DATA UNDER STUDY:
◇ ◇ ◇ ◇ ◇

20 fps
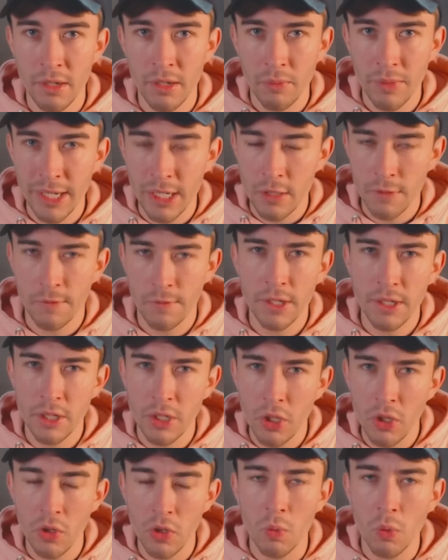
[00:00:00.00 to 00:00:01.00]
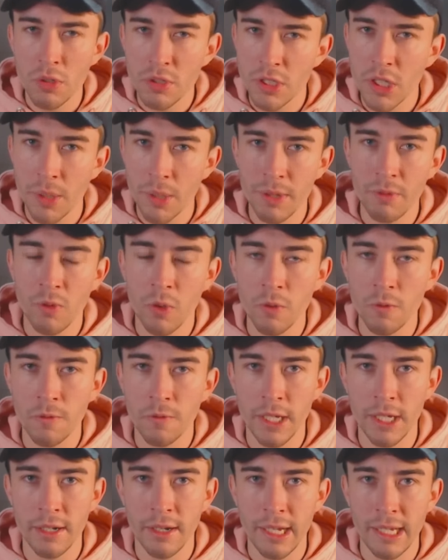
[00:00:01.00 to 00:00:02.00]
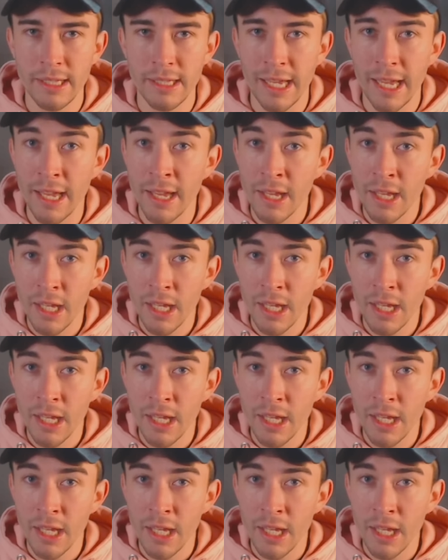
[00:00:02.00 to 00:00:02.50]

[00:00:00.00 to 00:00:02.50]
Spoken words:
We need to find a cue. What's going wrong for United there?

◇ ◇ ◇ ◇ ◇

ACTION ITEM: All lines from the line with "[00:00:00.00 to 00:00:01.00]" through the final line of the data, both included, are to be repeated exactly; no other lines and no pictures.

WRITTEN RESPONSE:
[00:00:00.00 to 00:00:01.00]
[00:00:01.00 to 00:00:02.00]
[00:00:02.00 to 00:00:02.50]

[00:00:00.00 to 00:00:02.50]
Spoken words:
We need to find a cue. What's going wrong for United there?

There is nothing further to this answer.